In interviews with Universal Pictures for "Wanted" Ms. Jolie, who was the only
choice for the role of Fox, described her character this way: "Fox is a believer
in the Code (a way of life that is purely death culture). I like the fact
that she's quite flat, in a way; she just believes in getting on with it and
doesn't really show any emotion." Ms. Jolie, whose tattoos (seen in the
photos from the film both above and below) are real, with some additional
artificial tatto0s presumably inserted for her character on her arms, made it
clear that "Wanted" was a film not to be taken literally. "However, let's
not get too serious about this film -- it's supposed to be a fun movie, but the
idea of assassinating one person to save thousands is very interesting."
Marc Platt, one of the film's four producers,
described Fox as "an incredibly powerful, strong-minded, singularly-willed
person who has overcome obstacles in her life to become this great assassin."
In her own life Ms. Jolie has overcome plenty of obstacles, with the passing of
her mother at an early stage of Ms. Jolie's life, as well as the added pain of
Mr. Voight's adulterous ways, which pushed her further away from her father.
Before beginning to explore reparation of the torn father-daughter relationship
with Mr. Voight (whom she has praised as "a great actor but . . . a better
father"), Angelina Jolie, it could be said, was searching for a father figure.
She was married for three years to actor Jonny Lee Miller before divorcing in
1999 and the following year embarked on a three-year marriage to actor Billy Bob
Thornton which in 2003 ended in divorce. Now with her boyfriend Brad Pitt
she is resisting the mantra of "third time is a charm" and has cooled any gossip
about, or desire to, get married again. Of Mr. Pitt, Ms. Jolie has been
quoted as saying that "we have both been married before so it's not marriage
that necessarily kept some people together." (Marriage has also been
eschewed by many around the world, and in the tight-knit, closed community that
is Hollywood, U.S.A., such film couples as Kurt Russell and Goldie Hawn, and Tim
Robbins and Susan Sarandon -- both couples have been together for over twenty
years each and are still going strong -- also get by just fine without the
contract of marriage being administered, thank you very much.)

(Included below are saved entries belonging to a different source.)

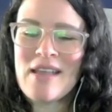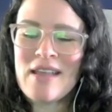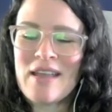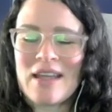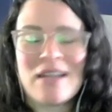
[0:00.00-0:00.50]

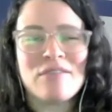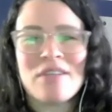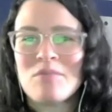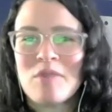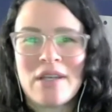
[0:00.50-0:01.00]
And I've
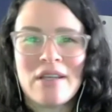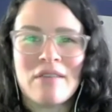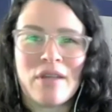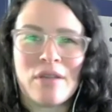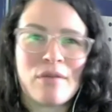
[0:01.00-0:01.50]
done plenty
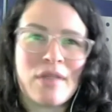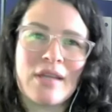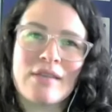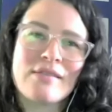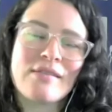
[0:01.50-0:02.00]
of other
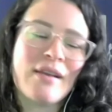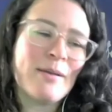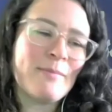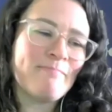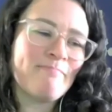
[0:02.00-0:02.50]
things.
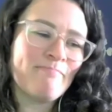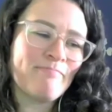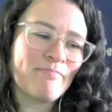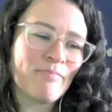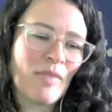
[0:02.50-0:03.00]

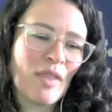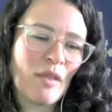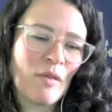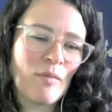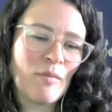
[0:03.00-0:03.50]

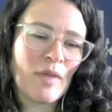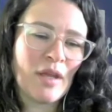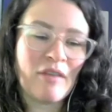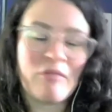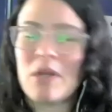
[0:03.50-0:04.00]

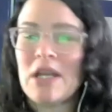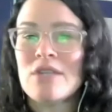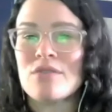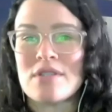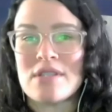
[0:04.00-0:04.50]
And I've been
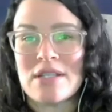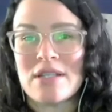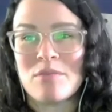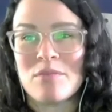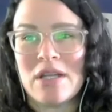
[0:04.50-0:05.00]
interested
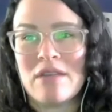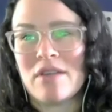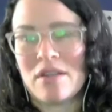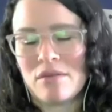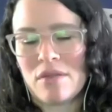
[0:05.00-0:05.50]
in plenty of
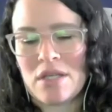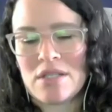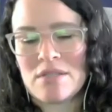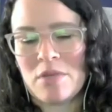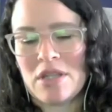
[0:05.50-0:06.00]
other
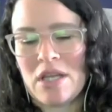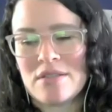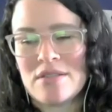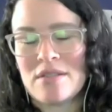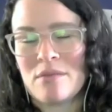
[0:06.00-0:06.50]
things, but
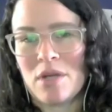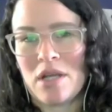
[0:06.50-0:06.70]
that's the one I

Timur Bekmambetov's comments about Angelina Jolie reflect her seemingly
iconoclastic status. "We were very lucky -- and very happy to get
Angelina. She is just so solid, and such a nonconformist. She's also
a perfectionist, so in everything she does she wants to be the best. She
is deep and talented, grounded and specific. She knows, every second, what
she wants to do in the scene. Her viewpoint is very strong, and so you
have to understand it. We worked with her on her dialogue, and she really
helped to make it stronger," said the "Wanted" director. Ms. Jolie, who
performs some gravity-defying stunts and gyrations in "Wanted" -- she also did
her own stunts in the "Tomb Raider" films -- notes that "Wanted" is a "little
more nutty and has a sense of humor about itself," while not being pretentious.

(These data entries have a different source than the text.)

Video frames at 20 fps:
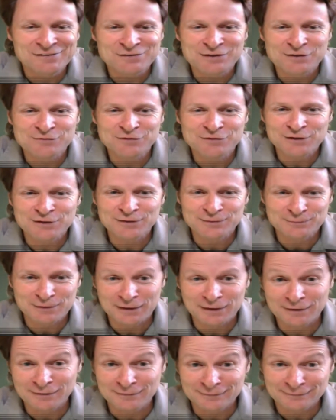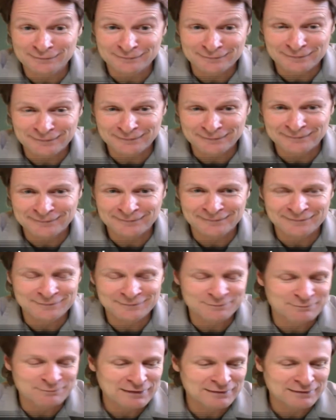I figured, well, that
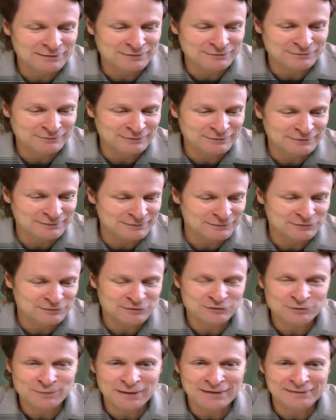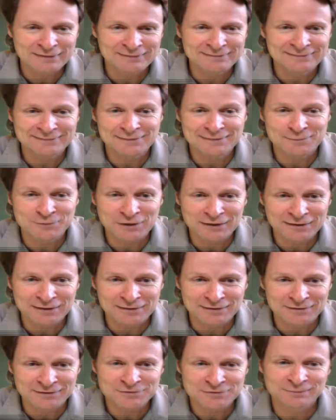uh, might have uh, dissuaded someone
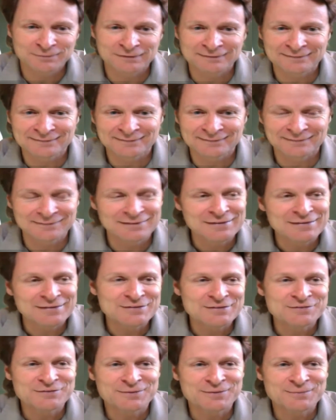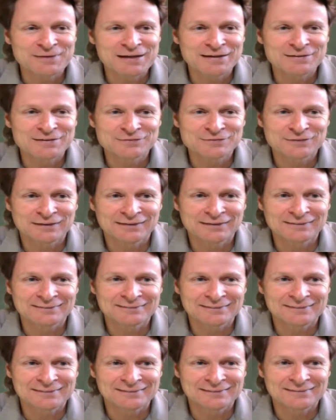else. But uh, for me, I felt
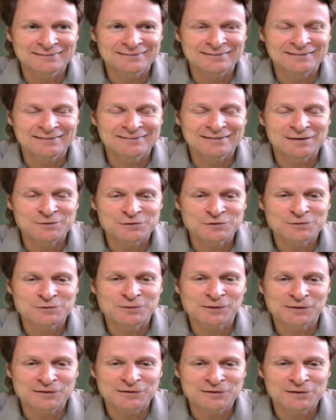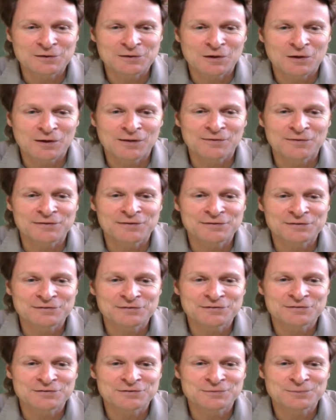that that was really the call that
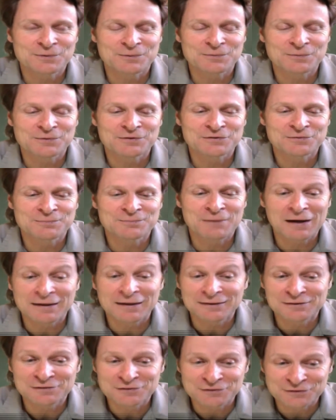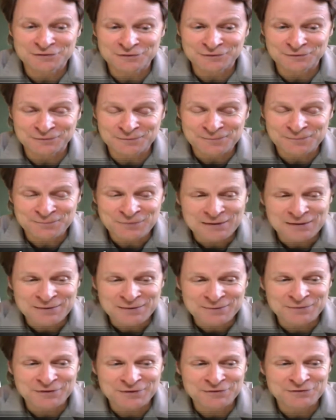this is what was mine to do,
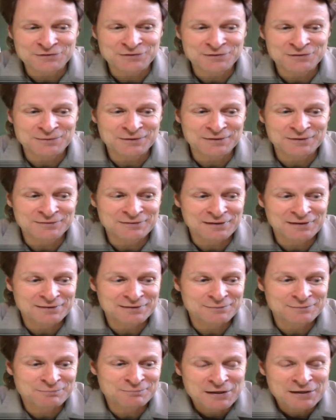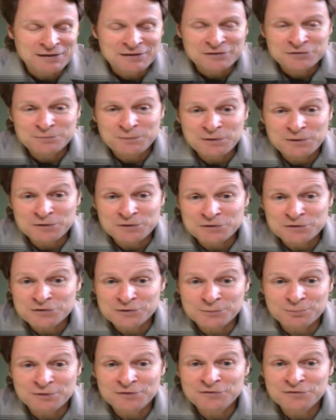mm-hmm. was to mm. uh, take
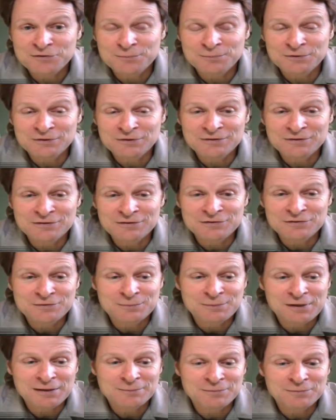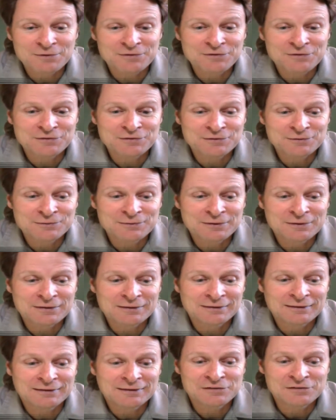spiritual principles, to be able to
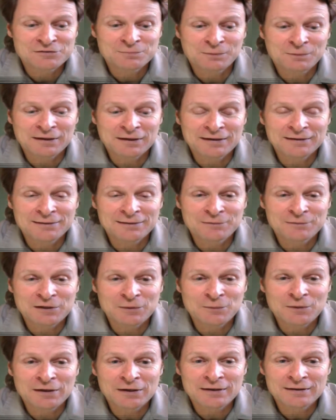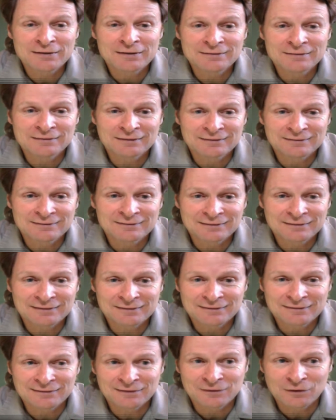uh, explain them in a way that
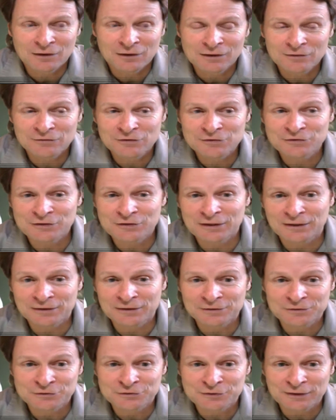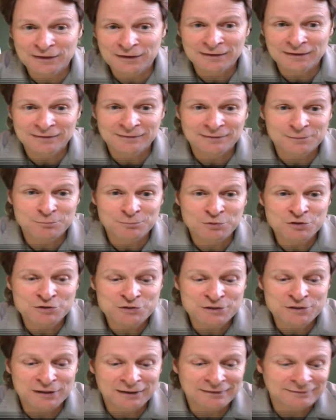I think all of us can understand and
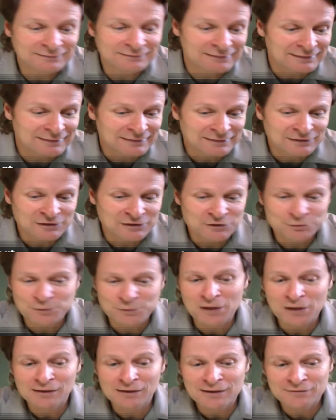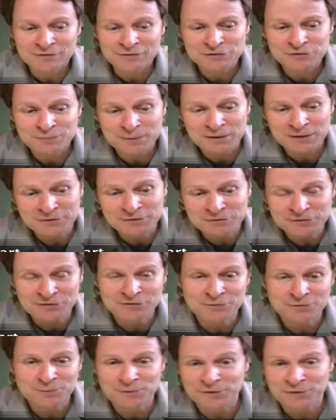appreciate as we all have
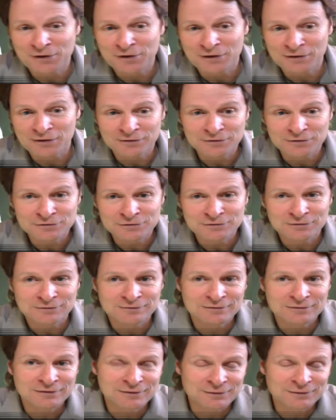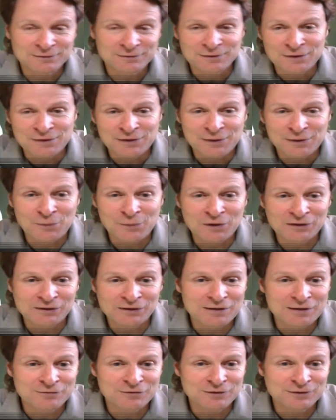experiences with cars and uh, at one
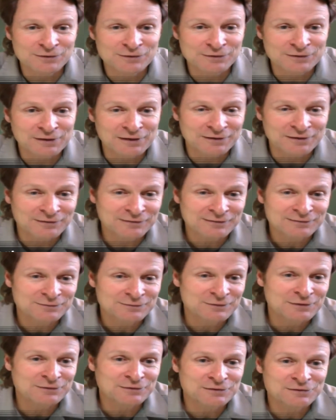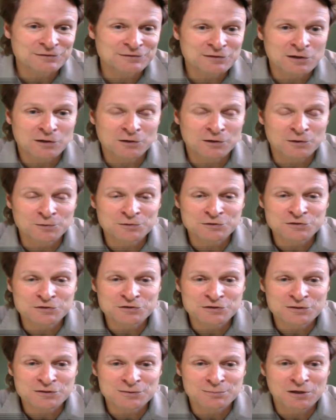level or another, whether it's car
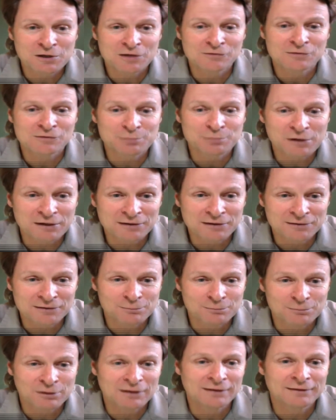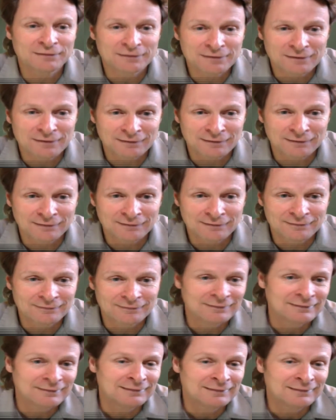ownership, car repair, buying a car,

"[T]here is something textured, European and a little funky about it.
Timur is a very focused, deep-thinking guy, and it's cool to see him in the
middle of a big Hollywood movie, bringing something to it that is unusual."
Angelina Jolie is in the middle of another Hollywood movie and she's wanted and
in demand in "Wanted", and on the A-list in Hollywood's acting ranks. She
brings celebrity, certainty and occasional controversy to the mix.
Of the need to seek therapy for her troubled life, she has said in the past:
"Therapy? I don't need that. The roles that I choose are my
therapy."

Come and get me: Angelina Jolie as Fox, from
a scene from the action-adventure thriller "Wanted". The tattoos on her
back are all her own -- real and non-erasable, although smaller additional
tattoos were added on her arms and elsewhere for her character in Mr.
Bekmambetov's film, which opens on Friday in the U.S. and Canada.